Retirement Income: Have You Considered a Rental Property?
Have you considered using a rental property as part of your retirement income strategy? If one buys the right property and manages it well, it can easily become an additional retirement nest egg. By having investments outside of stocks and bonds, one can also mitigate risks from stock market volatility and bond value declines caused by rising interest rates. Over time, a rental property can basically pay for itself using tenant rental payments to cover the mortgage and other costs.
At the end of a 30-year mortgage, much of the rental income becomes an annuity to the owner, and the value of the property will have risen dramatically. Following is an example to demonstrate the point. This example ignores the tax advantages of depreciation and operating cost deductions for the sake of simplicity. Assume an investor buys a median priced existing home and puts 20% down. The rent for the property would be $1,379 which is the median rent for a 3BR single family residence according to RentRange. Add average maintenance costs, insurance, property management fees and property tax expenses, and this investment would lose just $230 per month for the first year. With rental prices rising, the loss would become a profit in just a few years.

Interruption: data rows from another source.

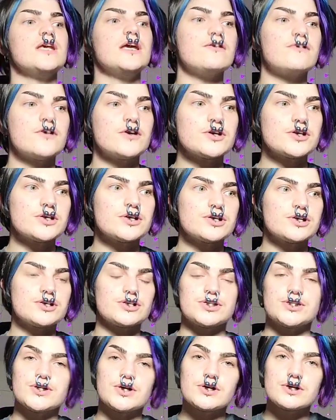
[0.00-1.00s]
if
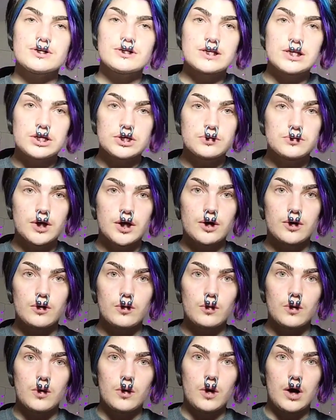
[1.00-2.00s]
you're certain that you
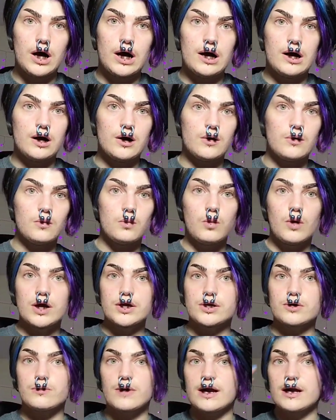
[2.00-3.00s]
know
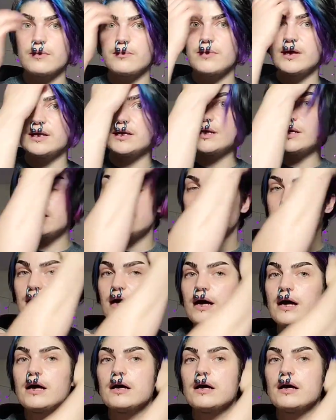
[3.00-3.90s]
what you're recommended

(All estimates based on March 2017 online data sources.)
Median existing home price in U.S. (Source: YCharts 1Q17) : $236,400 Down payment @ 20% : $47,280 Monthly median rent for 3BR single family residence (Source: RentRange): $1,379 Monthly mortgage cost @ 5% interest (Source: YCharts ) : $1,015 Monthly maintenance & repairs @ 1% of home value (Source: Zillow) : $197 Insurance (Source: Vale Penguin) : $80 Management fees (Source: Real Property Management estimate of average property management fees): $138 Property taxes (Source: WalletHub): $179 Monthly estimated cost: $1, 609 Monthly net loss/out-of-pocket expense: ($230) The first year’s annual out-of-pocket expense would be $2,760 , yet the average growth in the value of the house would 3.4% per year ($8,037) according to Case-Schiller data from 1968 – 2009. Over time, rents will increase, so each year the out-of-pocket expense would drop. When the mortgage is paid off in 30 years, the net monthly retirement income would increase by the mortgage amount of $1,015. Since rental rate growth keeps pace with inflation, the actual monthly income will likely be substantially more. In addition to the cash flow from the property after 30 years, the property value will increase over time. Assuming an average 3.4% property value increase during the next thirty years, the $236,400 house value will become $477,528. If converted to an annuity with a 2% return above inflation, it would produce $2,500 in monthly retirement income for 30 years. As this example demonstrates, a rental property investment can basically pay for itself after the initial down payment is made, and becomes a source of on-going retirement income thereafter. Since the actual cash investment was $47,280, the return on invested cash is tenfold. If sold in retirement, the property would yield a payout of nearly half a million dollars. If you already own a rental property, you might be able to leverage the equity you have in your existing rental to buy an additional investment property.
Many lenders service investors in this situation. Talk with your current financial institution or conduct a Google search to find other options. The biggest complaint property owners have about rental properties is the time and hassles they can present. By hiring a Real Property Management office, these issues are overcome, as in the case with Nancy in Cedar City, Utah. We find and screen tenants, collect rents, manage maintenance, and handle the bookeeping. This type of investment can be as easy and carefree as a mutual fund. And the benefits include excellent returns, reduced risk from a balanced portfolio of investments, and tax benefits.